According to Madory, no government or outside organization has ever managed to undo the internet shutdown in another country.

The Biden administration has not publicly weighed in on whether it favors the idea or would actively support it. Officials said Starlink did not apply for a license to obtain an exemption from US sanctions.

When asked if the Biden administration was prepared to actively support a satellite internet option for Iranians, an administration official told NBC News, “We are limited in what we can say about entities. specific, so it’s not because we can’t share all the information. This does not mean that there is no work in progress.

Proponents of the approach say it represents the best long-term strategy.

“Satellite internet is definitely the way forward and the process to deliver it should start now,” said Hadi Ghaemi of the New York-based Center for Human Rights in Iran. “But it will take months to a year at least to be available and impactful.”

The goal, say proponents, would not be to build a network that could support the entire population.
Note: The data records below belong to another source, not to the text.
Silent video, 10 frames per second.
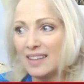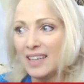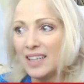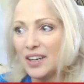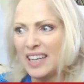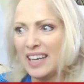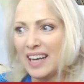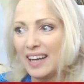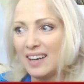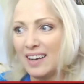Then you're going to
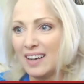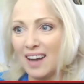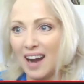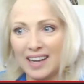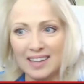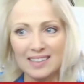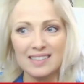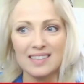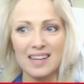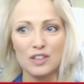get guidance
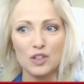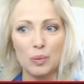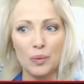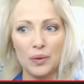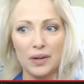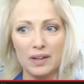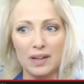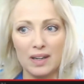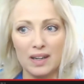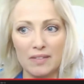and
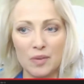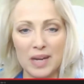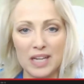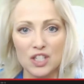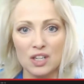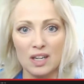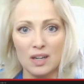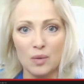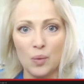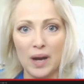support information on
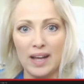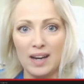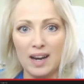what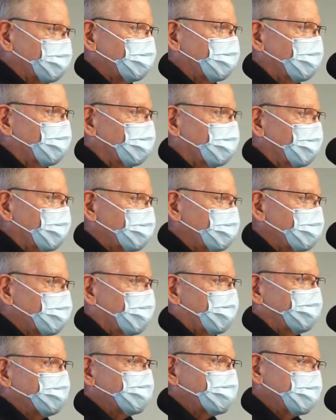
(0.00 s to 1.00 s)
So as
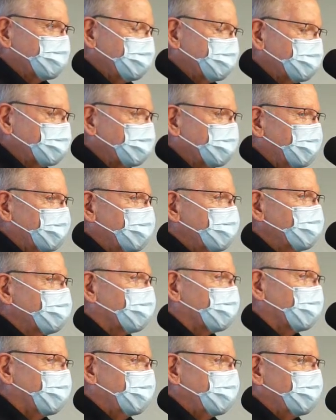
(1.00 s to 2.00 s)
you're having sleep studies
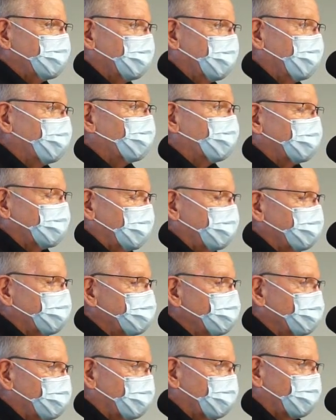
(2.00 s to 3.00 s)
or any other type
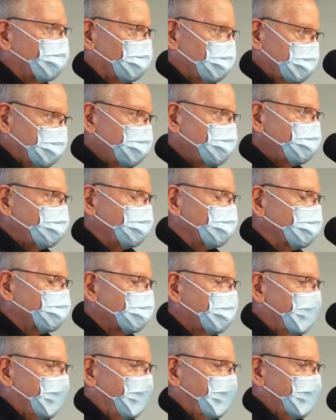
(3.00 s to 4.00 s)
of neuro
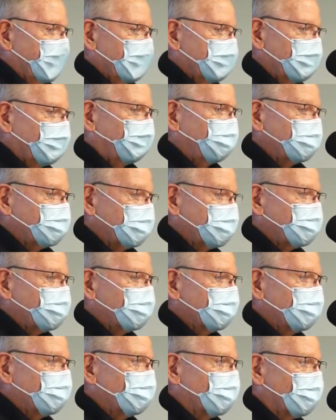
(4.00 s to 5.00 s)
issues, your
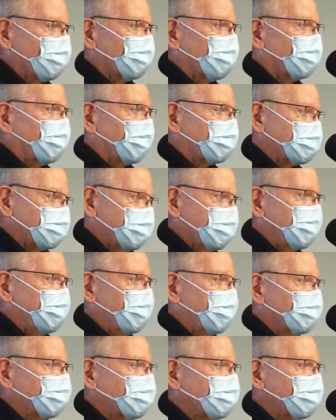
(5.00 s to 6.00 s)
physician can order that
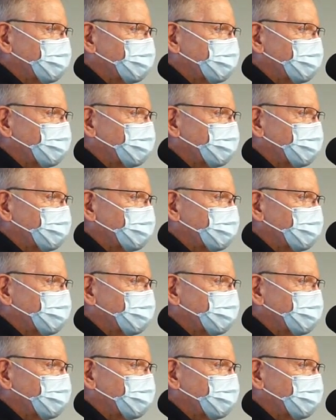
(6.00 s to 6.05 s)
scan.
Instead, the goal would be more limited, getting thousands of satellite kits into the country and into the hands of civil society groups and journalists, enough to break the regime’s monopoly on information and communication. with the outside world.

They also point to the prevalence of illegal but commonly available iPhones, alcohol and satellite dishes in Iran, thanks in part to smuggling routes through northern Iraq.

“I think what we’re asking for here is entirely achievable – getting thousands of Starlinks or similar devices into Iran,” said Mehdi Yahyanejad, internet freedom activist and tech entrepreneur. The goal should be around 10,000 satellite devices, he said.

“We are not going to be able to create an alternative internet infrastructure,” Yahyanejad said. “What we need is enough to defeat their game plan, that’s all.”